5. The method for diagnosing a fault of an underwater vehicle according to claim 4, wherein the time domain boundary of the fault energy region obtained in the step (3) according to the instantaneous power spectrum entropy curve comprises the following specific contents:

calculating the corresponding instantaneous power spectrum entropy of the time beat when taking n=1, m=1, 2,3, …, N ₃ When n=2, m=1, 2,3, …, N, H (1) is calculated ₃ When H (2) is calculated, and so on, H (L) is finally obtained ₁ ) The method comprises the steps of carrying out a first treatment on the surface of the Determining the minimum value in the instantaneous power spectrum entropy curve, and taking the position of the minimum value as a starting point, respectively extending to two sides along the curve to local maxima, wherein the time corresponding to the left local maxima is determined as the time domain lower boundary T of the fault energy region _L The time-domain upper boundary T of the fault energy region is defined by the time beat corresponding to the local maximum on the right side _U 。

6. The underwater vehicle fault diagnosis method of claim 1, wherein the underwater robot dynamic signal comprises an underwater vehicle longitudinal speed signal and a vehicle control voltage change rate.
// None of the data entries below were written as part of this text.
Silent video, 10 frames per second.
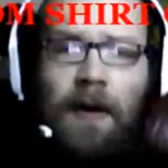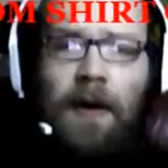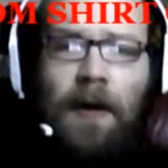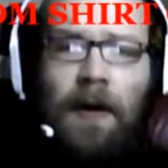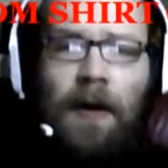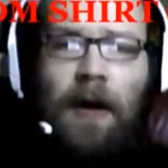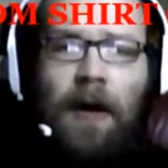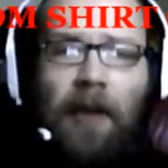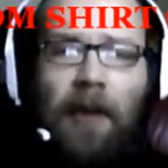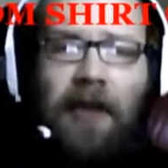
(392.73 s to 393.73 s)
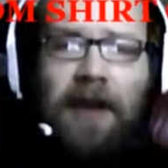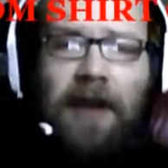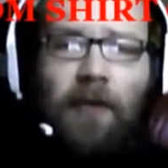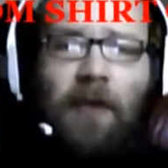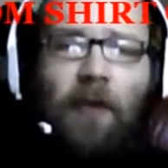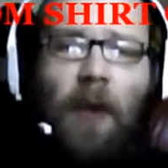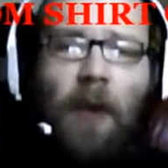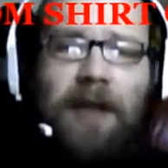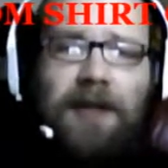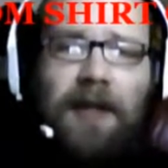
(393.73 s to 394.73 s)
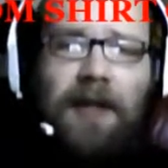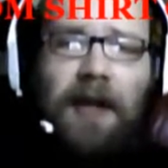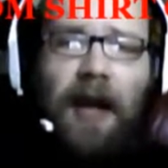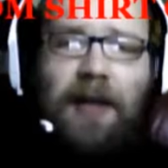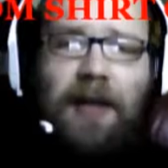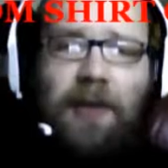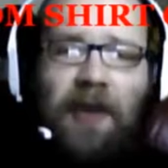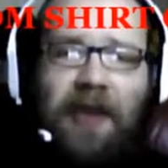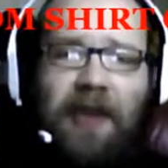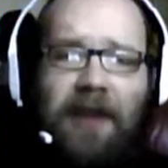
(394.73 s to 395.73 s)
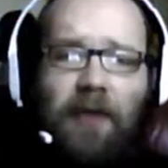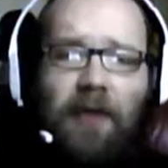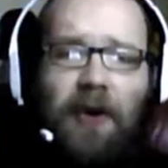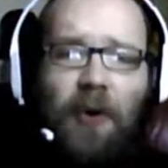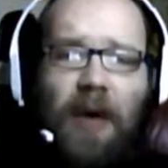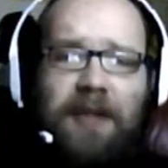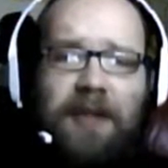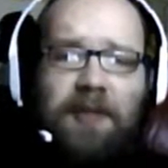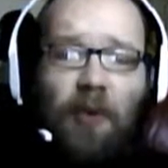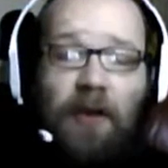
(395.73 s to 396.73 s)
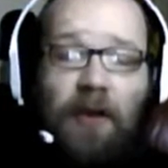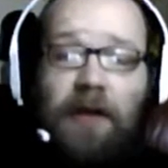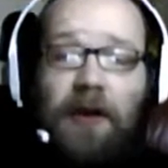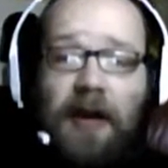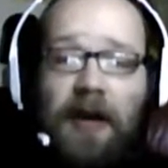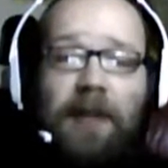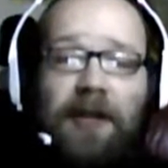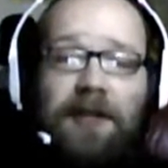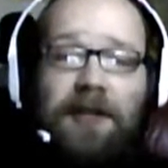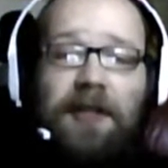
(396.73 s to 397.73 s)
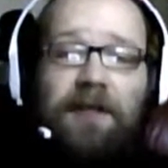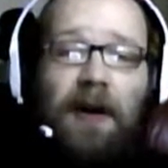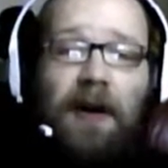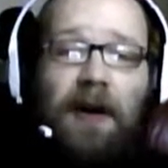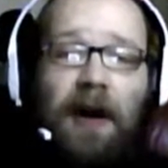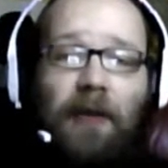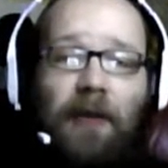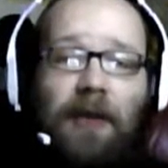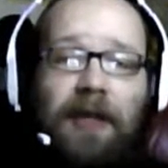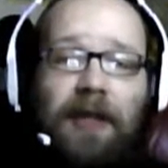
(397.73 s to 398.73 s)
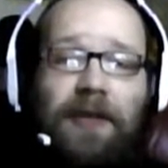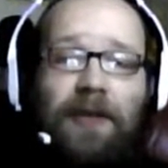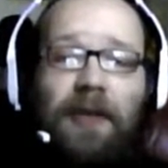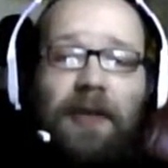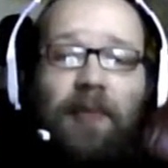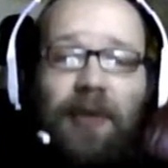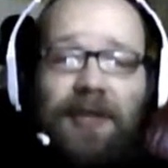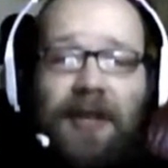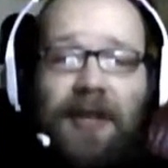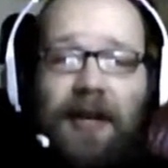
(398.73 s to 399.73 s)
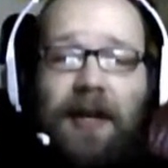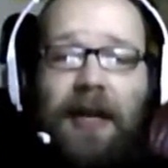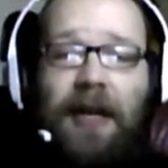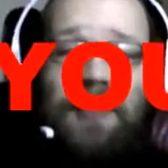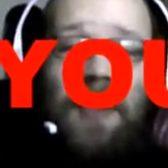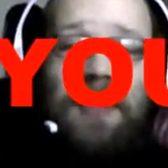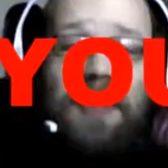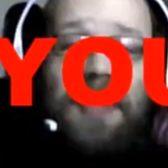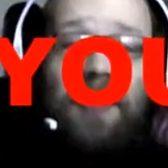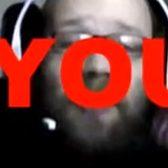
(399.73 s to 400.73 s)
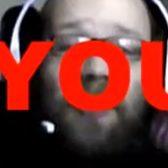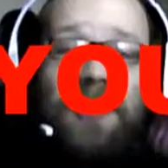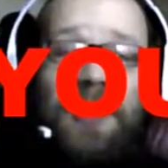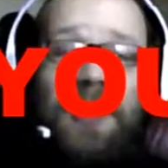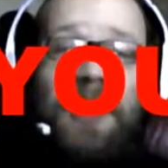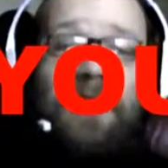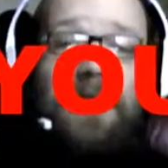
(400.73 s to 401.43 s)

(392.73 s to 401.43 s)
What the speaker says: I want to thank everyone for watching. I also want to thank everyone who has supported the Video Game Dungeon this far. I really and truly appreciate it, as well as I appreciate the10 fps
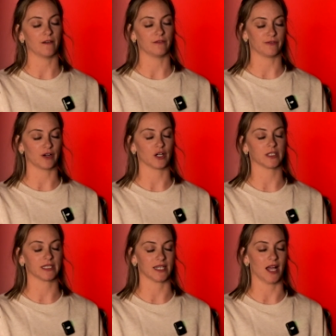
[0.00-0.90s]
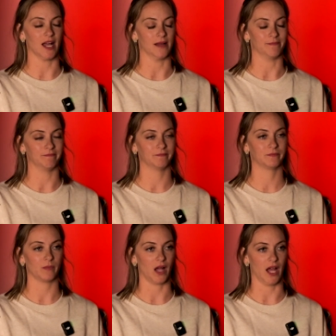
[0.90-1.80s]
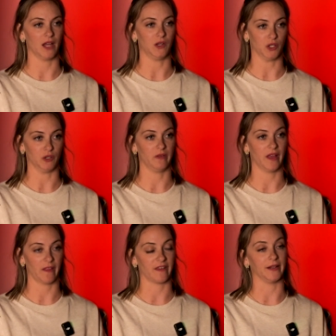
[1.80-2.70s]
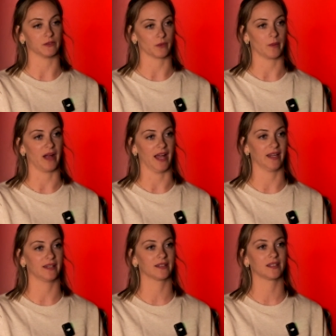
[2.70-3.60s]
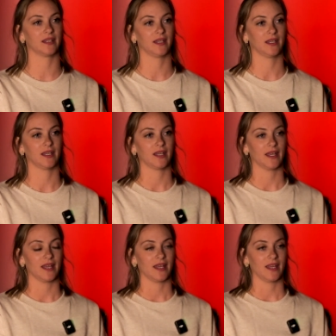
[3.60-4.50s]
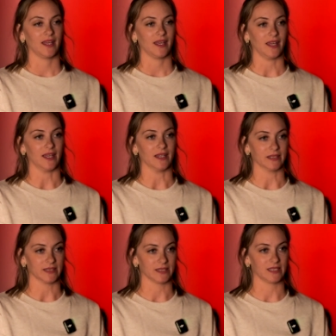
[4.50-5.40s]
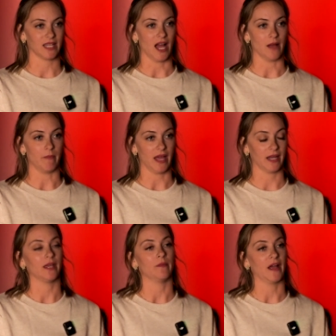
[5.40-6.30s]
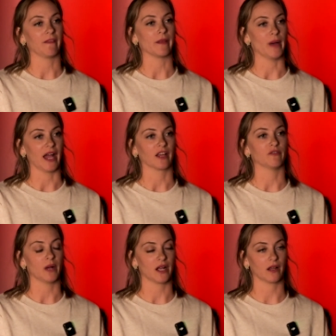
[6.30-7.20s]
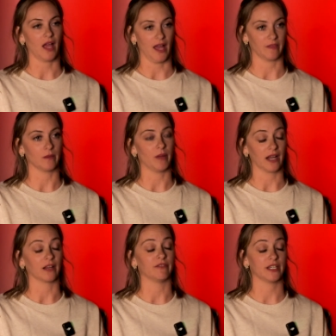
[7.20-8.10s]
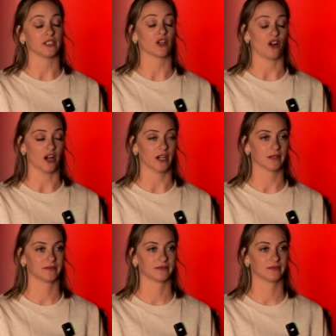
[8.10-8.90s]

The first time I knew that things were bad is I met him at the back of his car,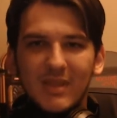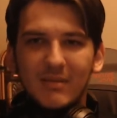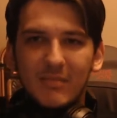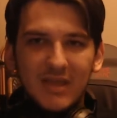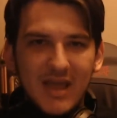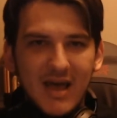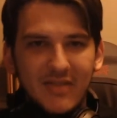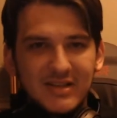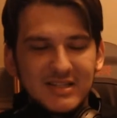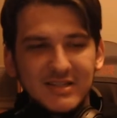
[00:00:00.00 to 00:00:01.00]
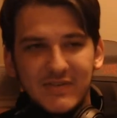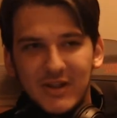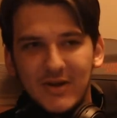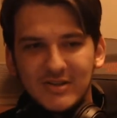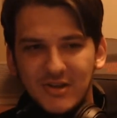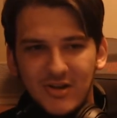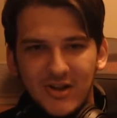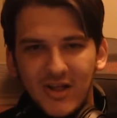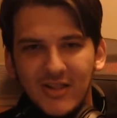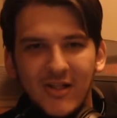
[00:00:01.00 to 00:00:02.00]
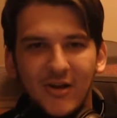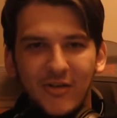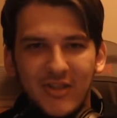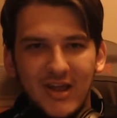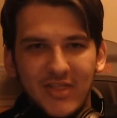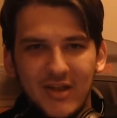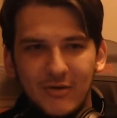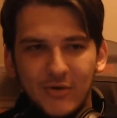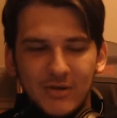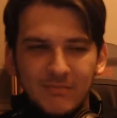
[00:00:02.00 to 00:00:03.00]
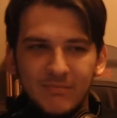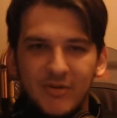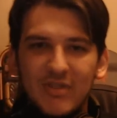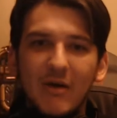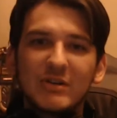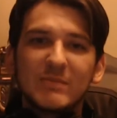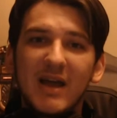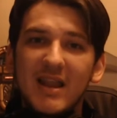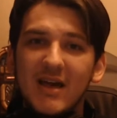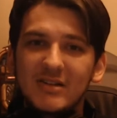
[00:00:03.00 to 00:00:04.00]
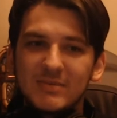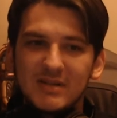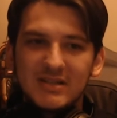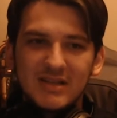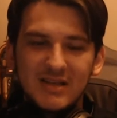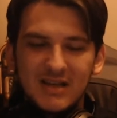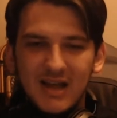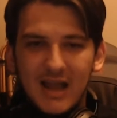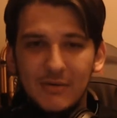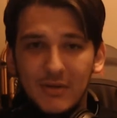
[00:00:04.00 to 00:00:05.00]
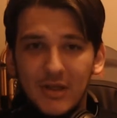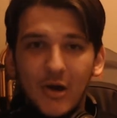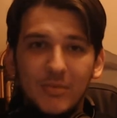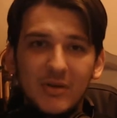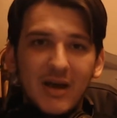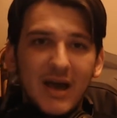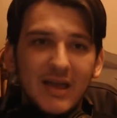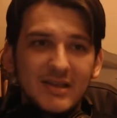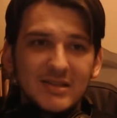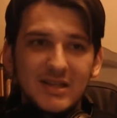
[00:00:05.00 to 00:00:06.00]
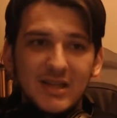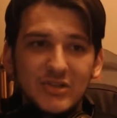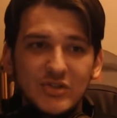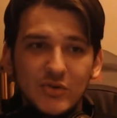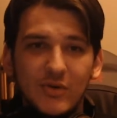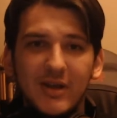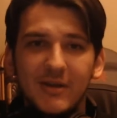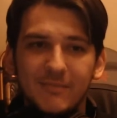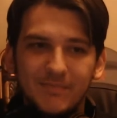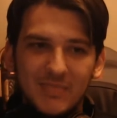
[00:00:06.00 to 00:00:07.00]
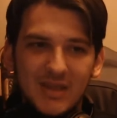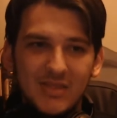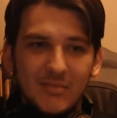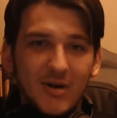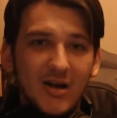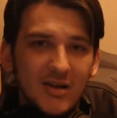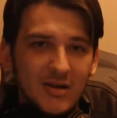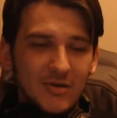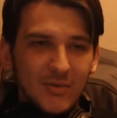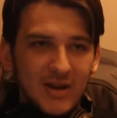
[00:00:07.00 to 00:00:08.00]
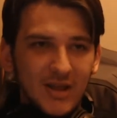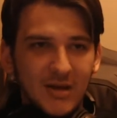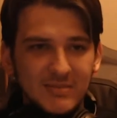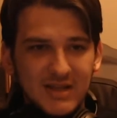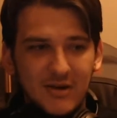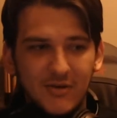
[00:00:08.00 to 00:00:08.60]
But yeah, this video has gone a lot longer than I thought it would, but that was my announcement. I really hope you guys enjoy the manga when it comes out.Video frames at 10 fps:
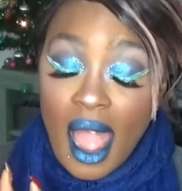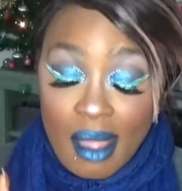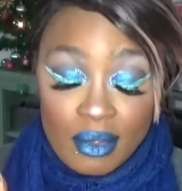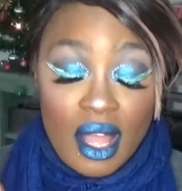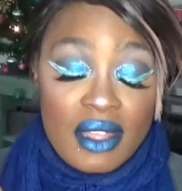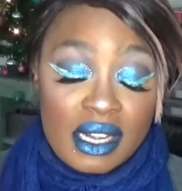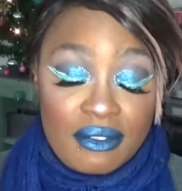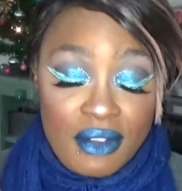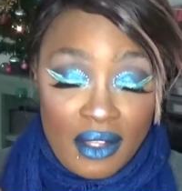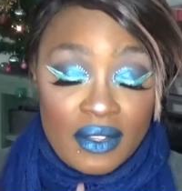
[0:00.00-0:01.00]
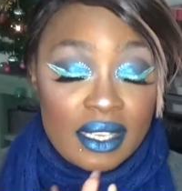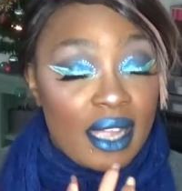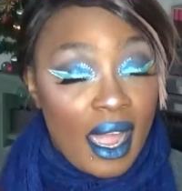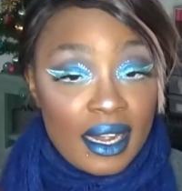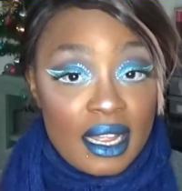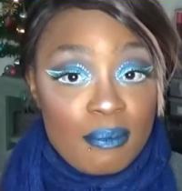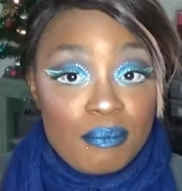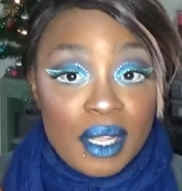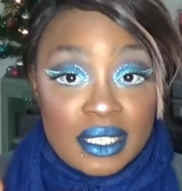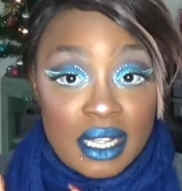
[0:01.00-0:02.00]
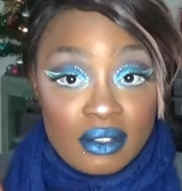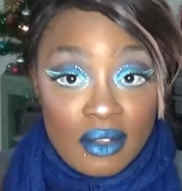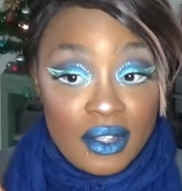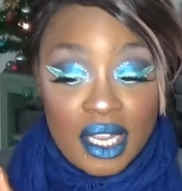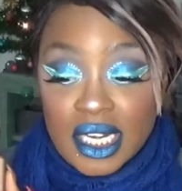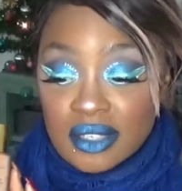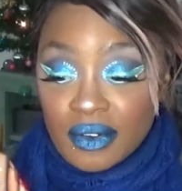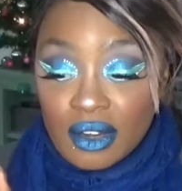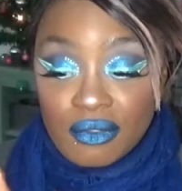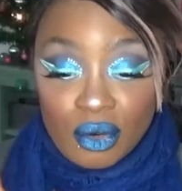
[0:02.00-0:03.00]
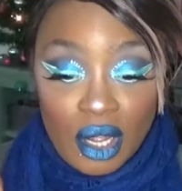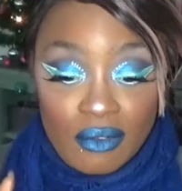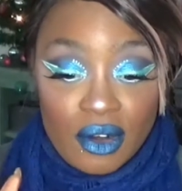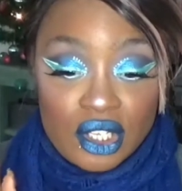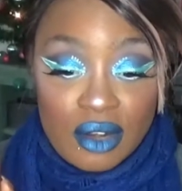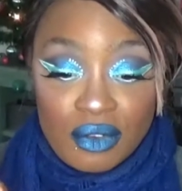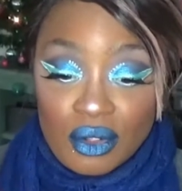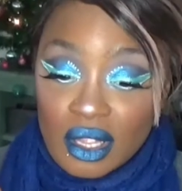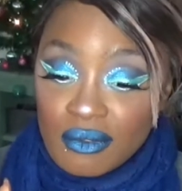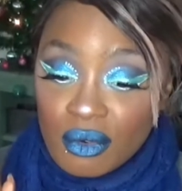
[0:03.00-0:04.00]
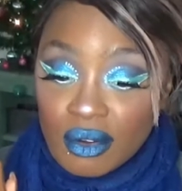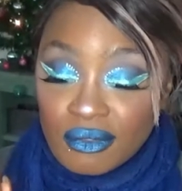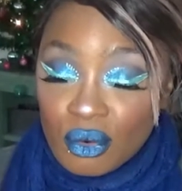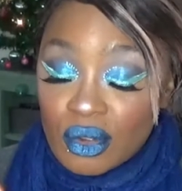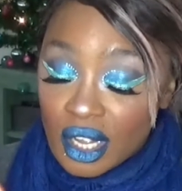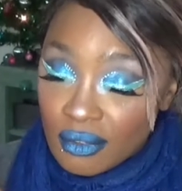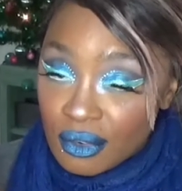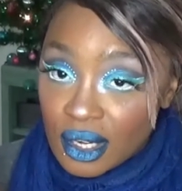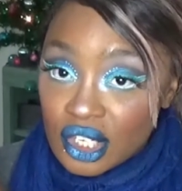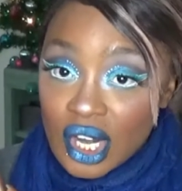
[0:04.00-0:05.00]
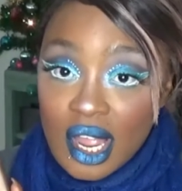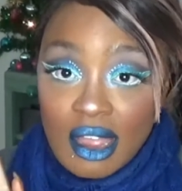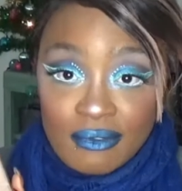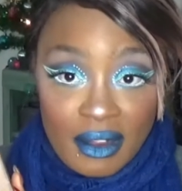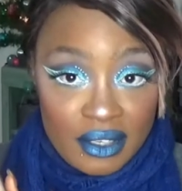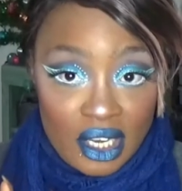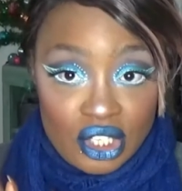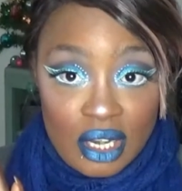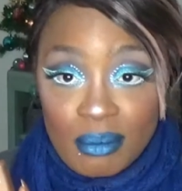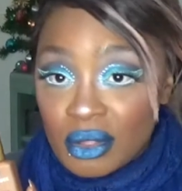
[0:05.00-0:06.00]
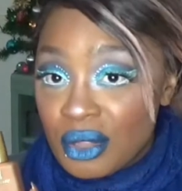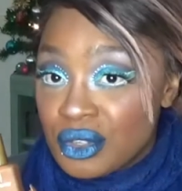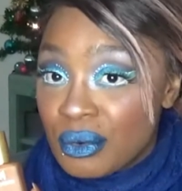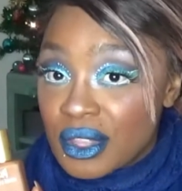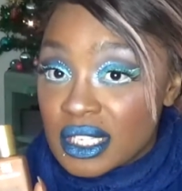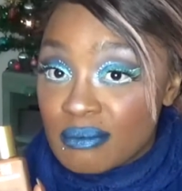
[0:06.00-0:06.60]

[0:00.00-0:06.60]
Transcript: I'm glad that I finally got it because I love it. It's very full coverage. If you're looking for a full coverage foundation but leaves you with a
7. A diagnostic system employing the time-frequency energy-based underwater propulsion fault diagnosis method of claim 1, comprising: the signal acquisition module is used for acquiring the time length L ₁ Is a dynamic signal of the underwater robot;

the time domain boundary calculation module is used for calculating and obtaining the time domain boundary of the fault energy region in the time-frequency power spectrum of the dynamic signal of the underwater robot;

the frequency domain boundary calculation module is used for obtaining the frequency domain boundary of the fault energy region in the time-frequency power spectrum of the underwater robot dynamic signal according to the energy difference between the inner and outer sides of the time domain boundary in the time-frequency power spectrum, obtaining an energy difference curve between the inner and outer sides of the time domain boundary in the time-frequency power spectrum, and taking the frequency corresponding to the maximum value of the energy difference in the energy difference curve as the frequency domain upper boundary F of the fault energy region _U The position of the maximum energy difference is taken as a starting point, the maximum energy difference is extended leftwards to a local energy difference minimum along an energy difference curve, and the frequency corresponding to the local energy difference minimum is the frequency domain lower boundary F of the fault energy region _L ；

The fault feature calculation module is used for taking the sum of time-frequency power spectrums in the time domain boundary and the frequency domain boundary as the time-frequency energy fault feature of the underwater propeller fault;

the model building module is used for building the fault classification model of the underwater propeller based on the support vector data description algorithm by using the corresponding time-frequency energy fault characteristics under a plurality of groups of samples with different working conditions.